Multicore DSP SoCs: just how flexible can they really be?
One of the favorite claims of multicore enthusiasts is that with multicore processing, you get the flexibility of software with the performance and energy-efficiency of hardware. Ideally, champions of the concept claim, you could do a single SoC comprising an array of programmable CPU or DSP cores and local memories and a sufficiently clever DRAM interface, and then adapt the chip design to any of a huge range of applications—from image-processing in digital cameras or camcorders to face recognition to home gateway switching to cellular baseband chips—by simply changing the peripheral controllers.
The most frequent reply to this claim has been "hogwash." Detractors point out that no one of the processor cores can even approach the efficiency of dedicated hardware, and given the state of parallel algorithm design and coding you lose, rather than gain, efficiency when you attempt to spread an algorithm across multiple cores. Further, skeptics would point out that the problem of efficient DDR channel management becomes much harder as the number of initiators increases, and harder again if the initiators are engaged in different tasks. And then the detractors deliver what they consider to be the knockout punch, observing (correctly) that precious little progress has been made in the whole history of computer programming on the problem of parallelizing applications by any means other than exploiting data parallelism.
Given that these points of view are both interesting, the question cries out for some hard data.
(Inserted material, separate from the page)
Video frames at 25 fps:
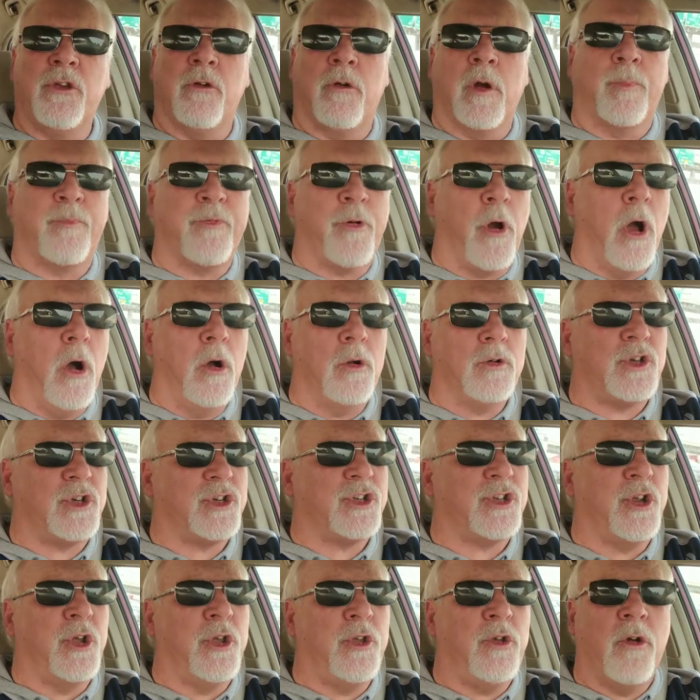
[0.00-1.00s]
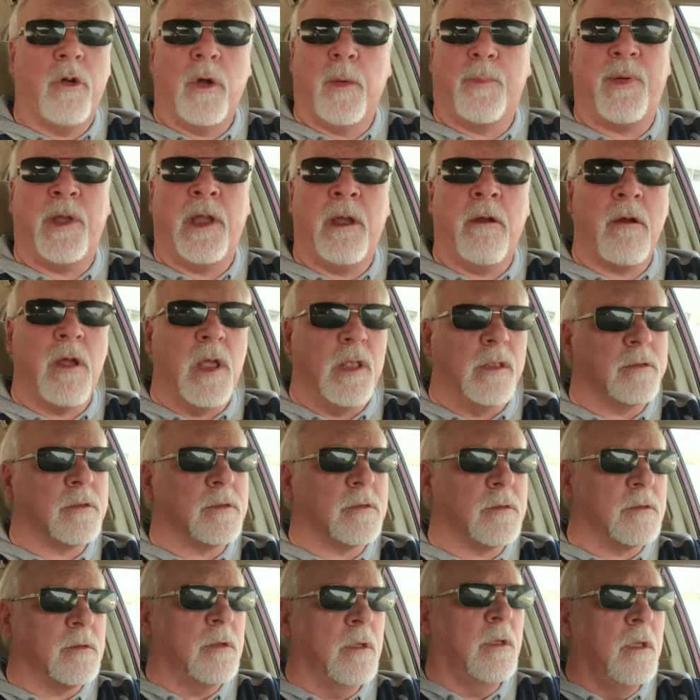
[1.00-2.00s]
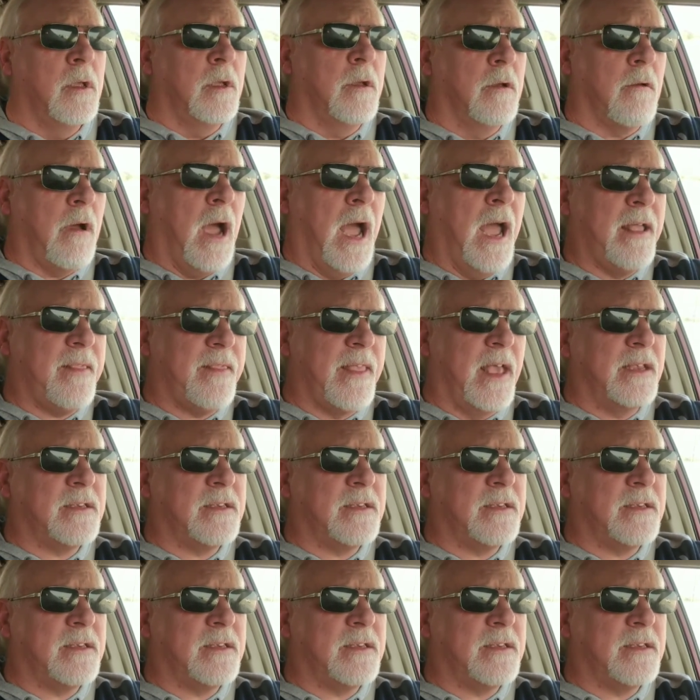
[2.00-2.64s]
and your approach to your appearance. Right?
And with an announcement today—and some additional ones coming up during the year—Montreal-based media signal processing vendor Octasic is providing just that: a case study in the retargeting of a DSP-array SoC across a range of different applications.
The occasion of this experiment is Octasic’s move into the wireless baseband processing market. The company has invested some careful market analysis and some strategic hires in laying the groundwork for this, and now, according to vice-president for software-defined radio Emmanuel Gresset—himself an acquisition from ST Microelectronics—the company has set its sights on providing base-station solutions for the entire 3GPP roadmap through LTE.
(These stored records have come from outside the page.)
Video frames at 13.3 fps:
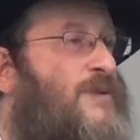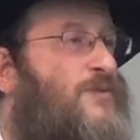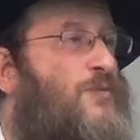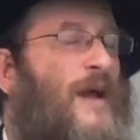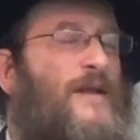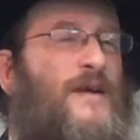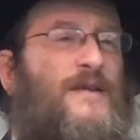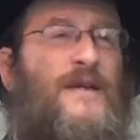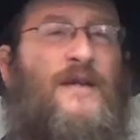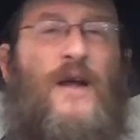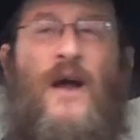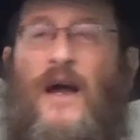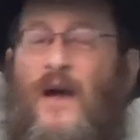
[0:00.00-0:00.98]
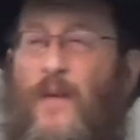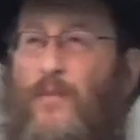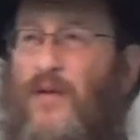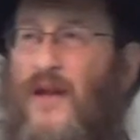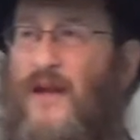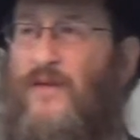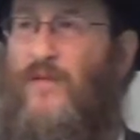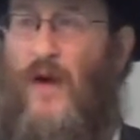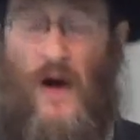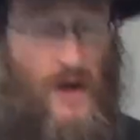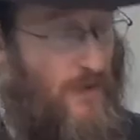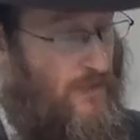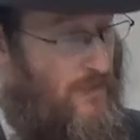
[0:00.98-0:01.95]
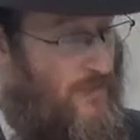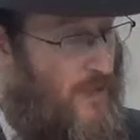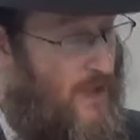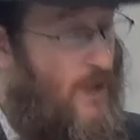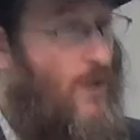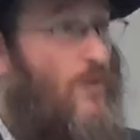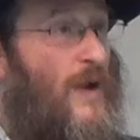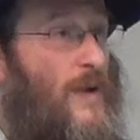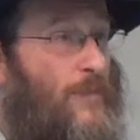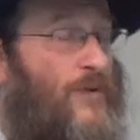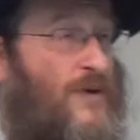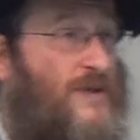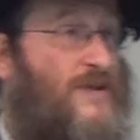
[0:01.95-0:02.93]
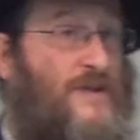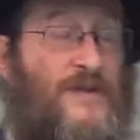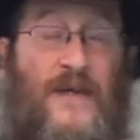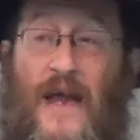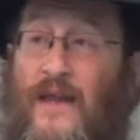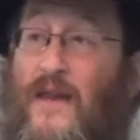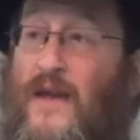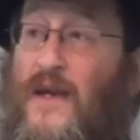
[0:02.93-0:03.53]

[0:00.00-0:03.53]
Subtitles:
when is it a complete fire? When a person is kindling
The surprise in this announcement lies in the hardware upon which it is based: the OCT1010 SoC. This chip, according to Gresset, is architecturally simple: it comprises 15 Octasic Opus DSP cores, local fast RAMs for each core, and a very carefully designed DDR DRAM controller. The device was originally designed to serve the VOIP and audio-processing markets. With the addition of a few key instructions to the instruction sets of the cores, Gresset says, Octasic was able to retarget the chip for video processing. And now, with another few changes to the instruction set, the OCT1010 is taking the company into the GSM/EDGE basestation business.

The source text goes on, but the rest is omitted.